Best practices for documentation
Please include screenshots and/or an additional recording in your documentation. Not only will this improve interpretability, it also contributes to the accuracy and reproducability of the project!
1.4 Preprocessing (section 4 of your documentation, 5%)
Any pre-processing on the fly has been motivated and explained, using a few specific examples. Any further pre-processing after the collection has been described (e.g., such as to anonymize users for privacy concerns, to identify and clean out implausible observations, or to improve data structure for long-term storage, such as rearranging the data structure, relabeling columns into more meaningful and clear variable names). Potential threats that may result from this pre-processing are brought up and elaborated on.
The files have a correct data structure, and variables are of the correct type (e.g., numbers as integers or floats, not as strings; time stamps properly formatted, or Unixtime used). Application of data enrichment and feature engineering strategies (e.g., to derive new variables from the data, where necessary). Data has been normalized (i.e., preferably multiple tables that can be joined together, rather than a wide table that contains many duplicates on some of the variables). If imputation is used, it is indicated which values have been imputed (e.g., interpolated; for example: followers (without missing), and followers_inputed as a TRUE/FALSE variable, indicating which ones were imputed). Finally, the data set is provided in CSV files, including column names, proper use of delimiters (e.g., a “,” may be inappropriate for textual data involving commas). No row names/index column.
1.5 Data inspection (section 3 of your documentation, 15%)
- The collected data is accompanied by meaningful summary statistics (e.g., the number of units per entity, means/SD for continuous variables, and frequency distributions per variable, for each entity).
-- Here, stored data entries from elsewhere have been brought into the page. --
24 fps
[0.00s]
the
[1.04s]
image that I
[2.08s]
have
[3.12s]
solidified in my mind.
- Missingness has been investigated (e.g., for individual entities, but also for the collected variables).
- Any redundancies, errors, or sources of noise have been clearly described. Identified subpopulations are labeled, so that users of the data can more easily get started using the data.
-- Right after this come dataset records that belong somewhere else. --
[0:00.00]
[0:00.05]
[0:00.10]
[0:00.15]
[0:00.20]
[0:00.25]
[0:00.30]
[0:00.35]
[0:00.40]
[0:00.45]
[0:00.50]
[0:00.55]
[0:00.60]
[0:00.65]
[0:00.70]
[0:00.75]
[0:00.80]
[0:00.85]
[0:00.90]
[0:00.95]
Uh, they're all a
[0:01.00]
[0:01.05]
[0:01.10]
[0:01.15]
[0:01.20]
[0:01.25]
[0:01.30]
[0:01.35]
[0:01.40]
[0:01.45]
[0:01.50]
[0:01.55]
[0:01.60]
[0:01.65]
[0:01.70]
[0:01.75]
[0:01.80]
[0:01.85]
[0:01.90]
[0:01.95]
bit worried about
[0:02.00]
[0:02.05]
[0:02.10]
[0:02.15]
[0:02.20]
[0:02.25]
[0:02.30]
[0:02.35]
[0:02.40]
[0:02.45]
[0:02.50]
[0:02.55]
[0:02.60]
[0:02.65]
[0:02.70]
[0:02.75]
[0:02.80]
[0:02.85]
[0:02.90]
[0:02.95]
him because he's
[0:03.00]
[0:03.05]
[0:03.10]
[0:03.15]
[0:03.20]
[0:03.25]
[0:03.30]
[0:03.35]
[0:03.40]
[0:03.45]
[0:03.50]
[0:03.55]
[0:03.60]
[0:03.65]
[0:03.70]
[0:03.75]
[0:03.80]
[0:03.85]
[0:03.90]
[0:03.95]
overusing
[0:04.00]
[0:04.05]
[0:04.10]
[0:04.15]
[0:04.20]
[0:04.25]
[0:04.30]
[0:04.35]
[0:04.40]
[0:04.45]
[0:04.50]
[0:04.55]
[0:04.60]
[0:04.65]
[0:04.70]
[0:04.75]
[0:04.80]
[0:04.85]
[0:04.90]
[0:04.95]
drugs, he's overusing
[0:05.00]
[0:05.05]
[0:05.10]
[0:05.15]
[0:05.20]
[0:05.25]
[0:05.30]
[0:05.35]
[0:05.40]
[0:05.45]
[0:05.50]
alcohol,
1.6 Uses (section 6 of your documentation, 5%)
- Users of the data learn about tasks the data set could be used for. I.e., from the description, it is clear how the composition of the data set or the way it was preprocessed might affect future use. A clear indication is given for what the data should not be used for, e.g., relating to any of the legal or ethical concerns identified before.
Tips for filling in the documentation
Try to answer all questions to the best of your ability.
- Imagine you would have to work with this data in the future – how would you write up the documentation so that you (and your future self) may understand it?
- In your writing, be as concise as possible.
- The original paper on which the readme template is based on provides a few helpful (filled in) examples that may provide some inspiration.
- If you are familiar with R, you can write your documentation in RMarkdown, which nicely intertwines answers to the questions (e.g., conceptual answers) with details/statistics from the data (i.e., by including code snippets that directly generate overview tables).
Please pick a good name for your dataset. This name will be the first thing potential users of your data will see. Use it as the title of your documentation (don’t call your dataset “Datasheets for Datasets”!).
Don’t forget to include a title page for your documentation.